━━ Task material
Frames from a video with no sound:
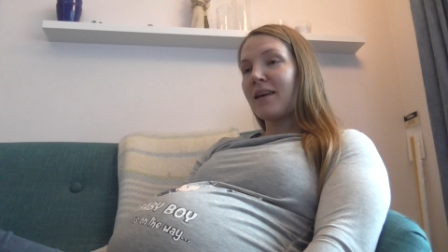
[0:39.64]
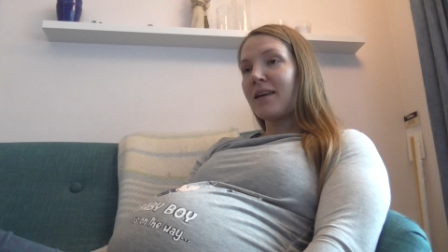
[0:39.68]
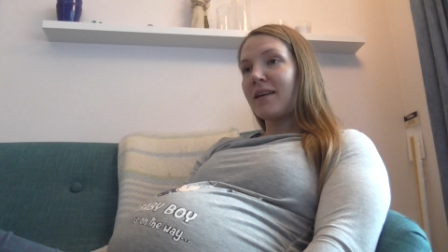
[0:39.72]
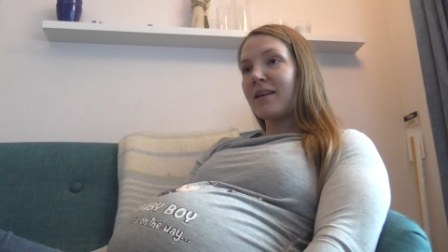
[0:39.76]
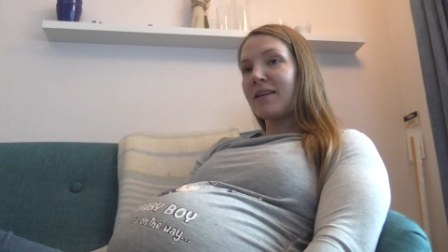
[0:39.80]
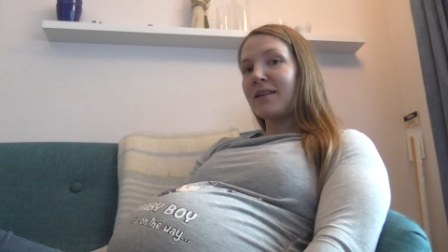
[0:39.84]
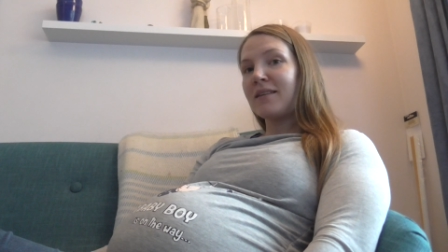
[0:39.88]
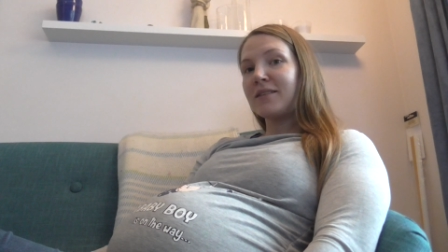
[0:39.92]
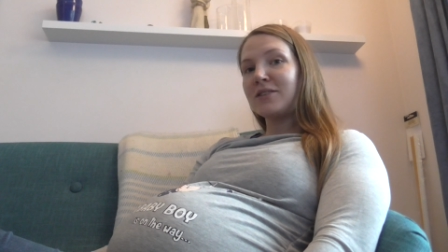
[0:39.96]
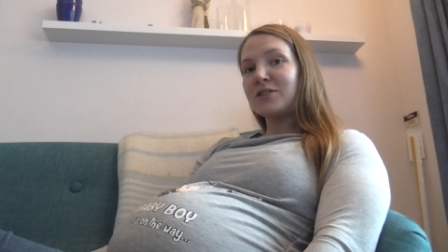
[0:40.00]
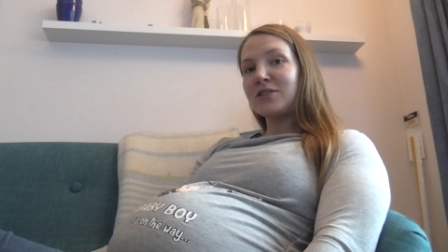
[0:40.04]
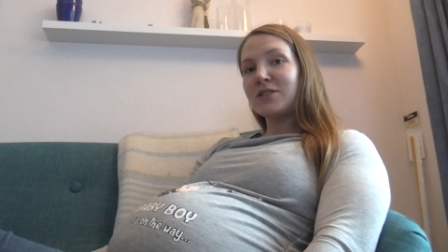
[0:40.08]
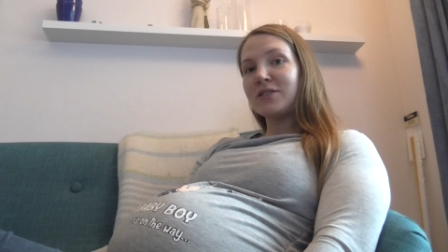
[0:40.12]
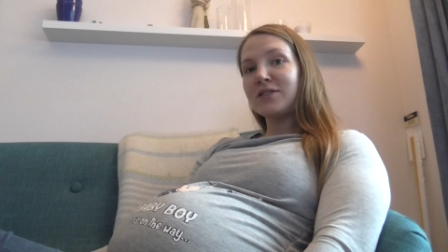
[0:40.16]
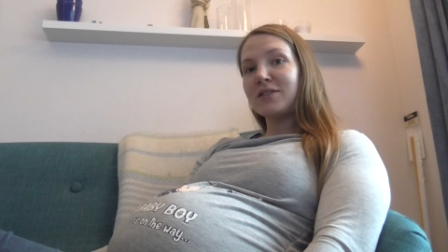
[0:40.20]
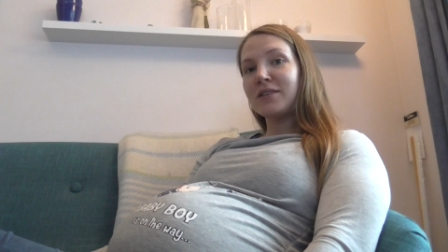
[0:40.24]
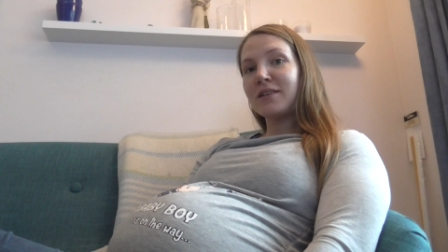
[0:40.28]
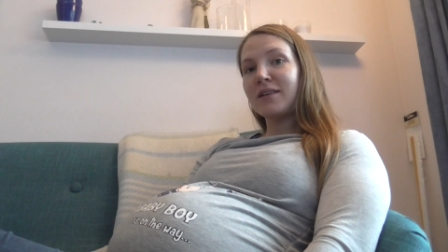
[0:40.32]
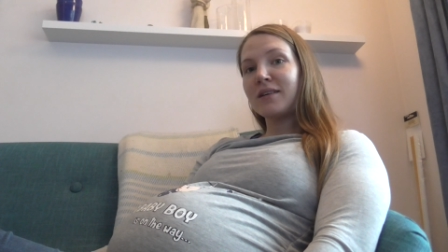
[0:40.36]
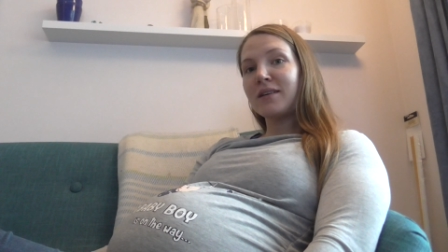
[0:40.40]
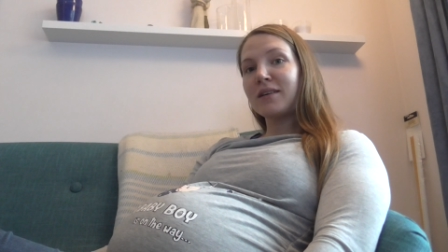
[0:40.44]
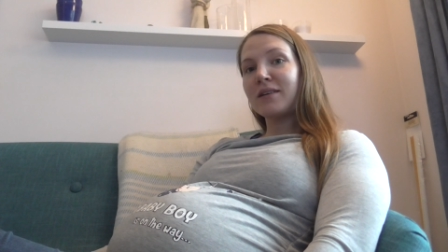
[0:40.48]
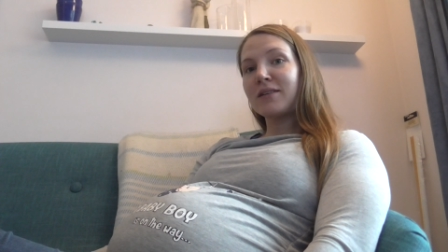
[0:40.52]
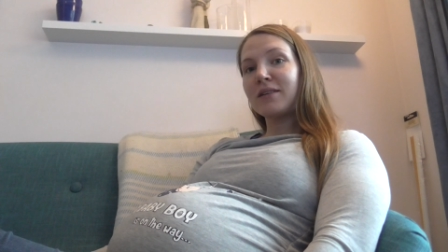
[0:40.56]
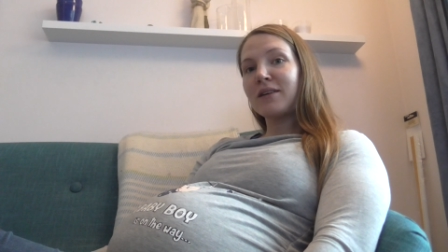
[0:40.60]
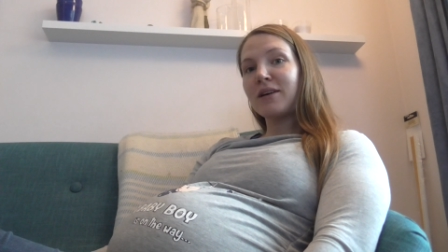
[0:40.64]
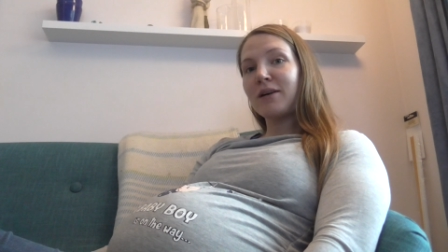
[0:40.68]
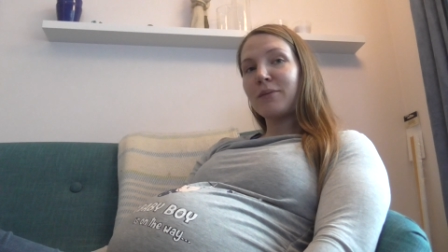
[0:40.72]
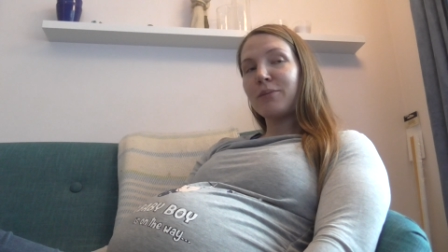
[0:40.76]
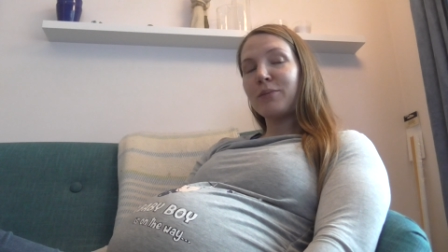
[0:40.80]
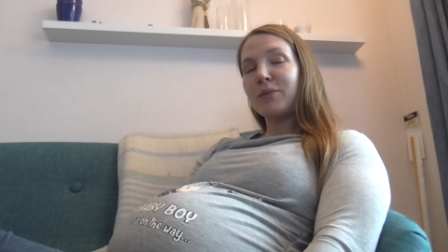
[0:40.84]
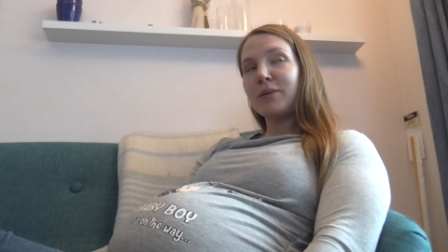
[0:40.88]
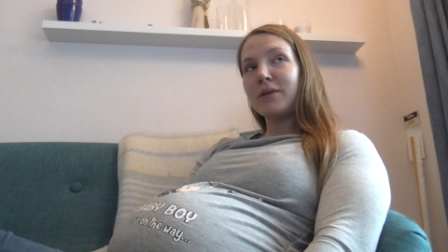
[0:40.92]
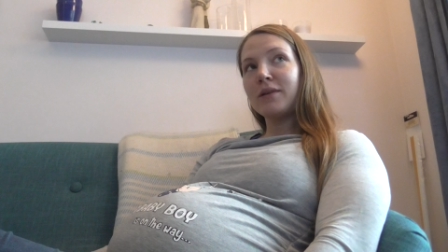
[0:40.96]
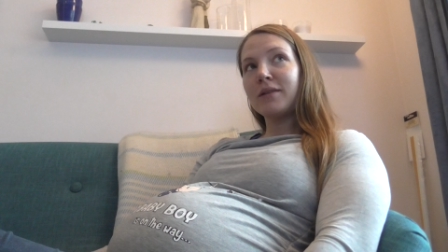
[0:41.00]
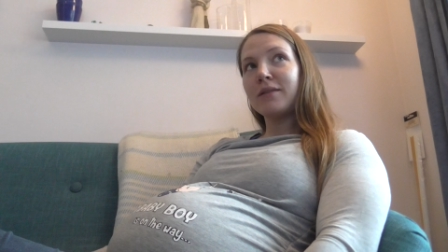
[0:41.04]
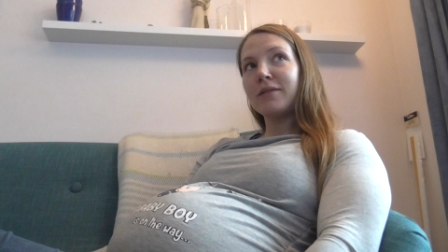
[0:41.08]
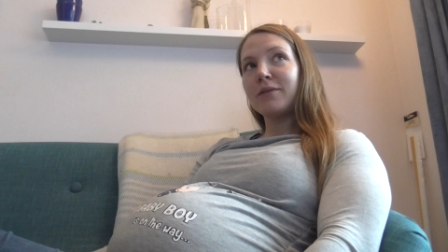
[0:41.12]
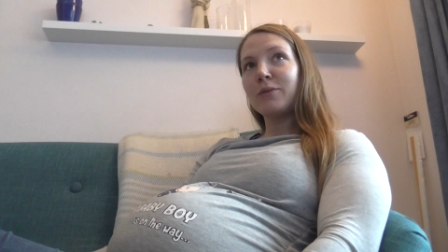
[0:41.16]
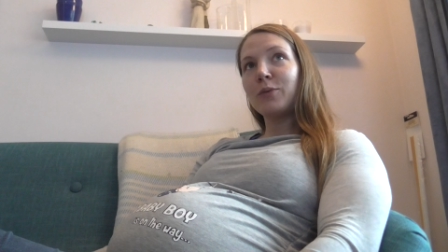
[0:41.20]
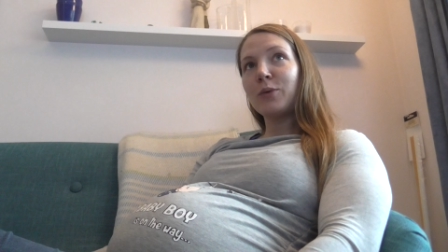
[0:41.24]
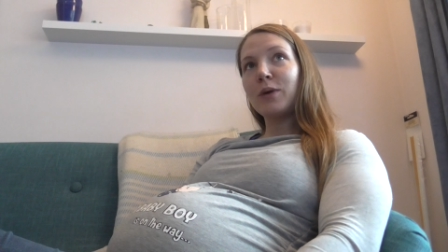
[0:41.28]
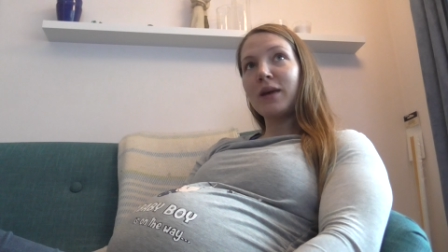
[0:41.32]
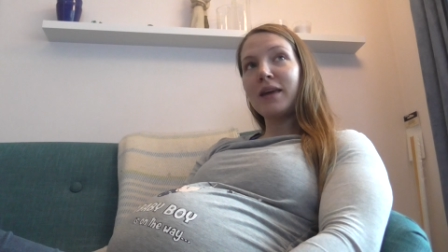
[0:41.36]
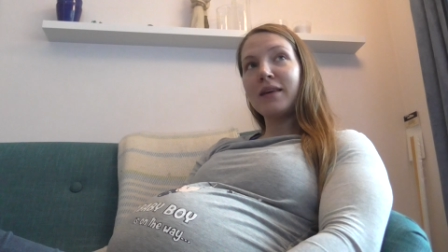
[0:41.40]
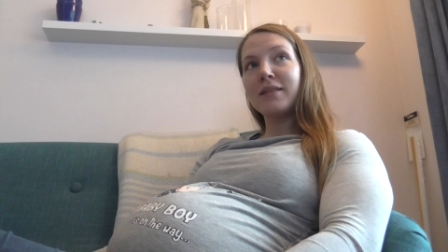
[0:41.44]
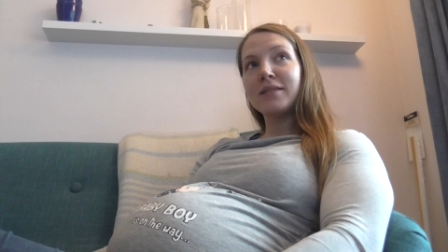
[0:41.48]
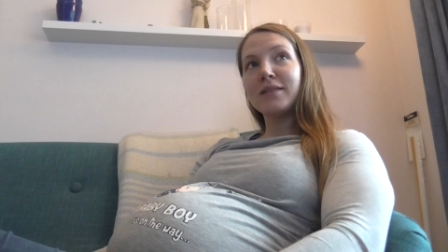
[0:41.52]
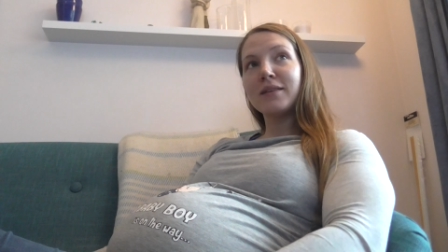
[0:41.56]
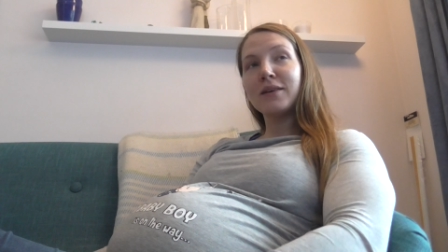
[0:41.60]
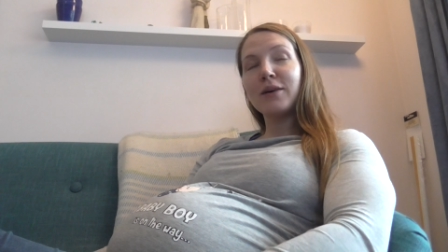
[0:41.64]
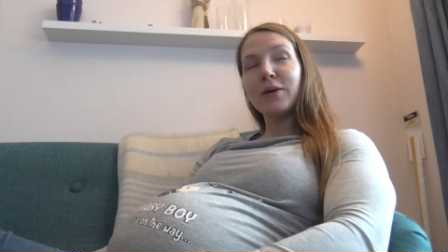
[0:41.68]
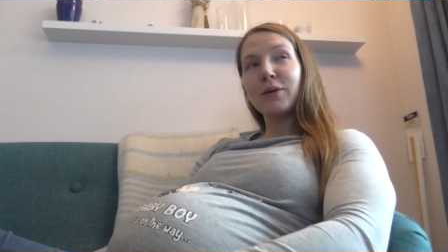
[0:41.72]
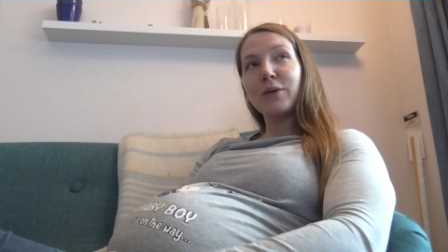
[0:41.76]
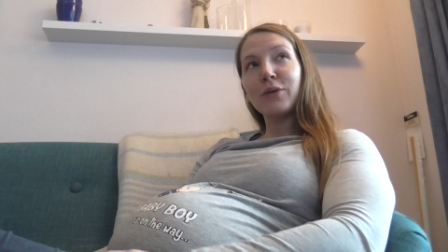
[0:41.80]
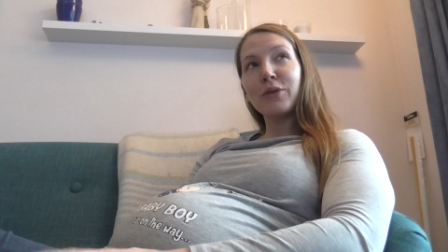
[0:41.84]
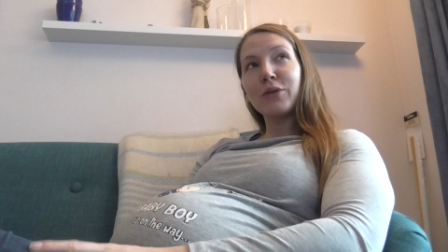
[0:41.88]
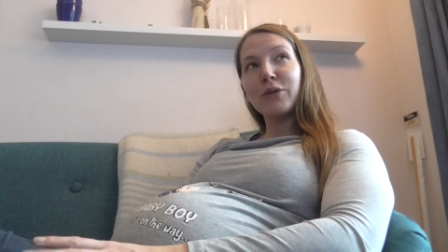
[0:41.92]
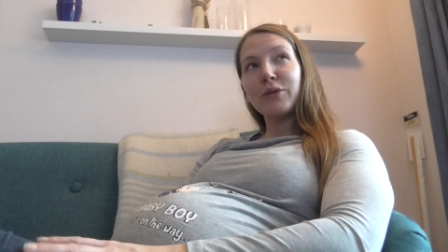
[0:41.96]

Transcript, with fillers: Uh, just a couple of weeks ago,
━━━━
Output all of the data above exactly; no pictures should appear.

Response to the task:
Frames from a video with no sound:
[0:39.64]
[0:39.68]
[0:39.72]
[0:39.76]
[0:39.80]
[0:39.84]
[0:39.88]
[0:39.92]
[0:39.96]
[0:40.00]
[0:40.04]
[0:40.08]
[0:40.12]
[0:40.16]
[0:40.20]
[0:40.24]
[0:40.28]
[0:40.32]
[0:40.36]
[0:40.40]
[0:40.44]
[0:40.48]
[0:40.52]
[0:40.56]
[0:40.60]
[0:40.64]
[0:40.68]
[0:40.72]
[0:40.76]
[0:40.80]
[0:40.84]
[0:40.88]
[0:40.92]
[0:40.96]
[0:41.00]
[0:41.04]
[0:41.08]
[0:41.12]
[0:41.16]
[0:41.20]
[0:41.24]
[0:41.28]
[0:41.32]
[0:41.36]
[0:41.40]
[0:41.44]
[0:41.48]
[0:41.52]
[0:41.56]
[0:41.60]
[0:41.64]
[0:41.68]
[0:41.72]
[0:41.76]
[0:41.80]
[0:41.84]
[0:41.88]
[0:41.92]
[0:41.96]

Transcript, with fillers: Uh, just a couple of weeks ago,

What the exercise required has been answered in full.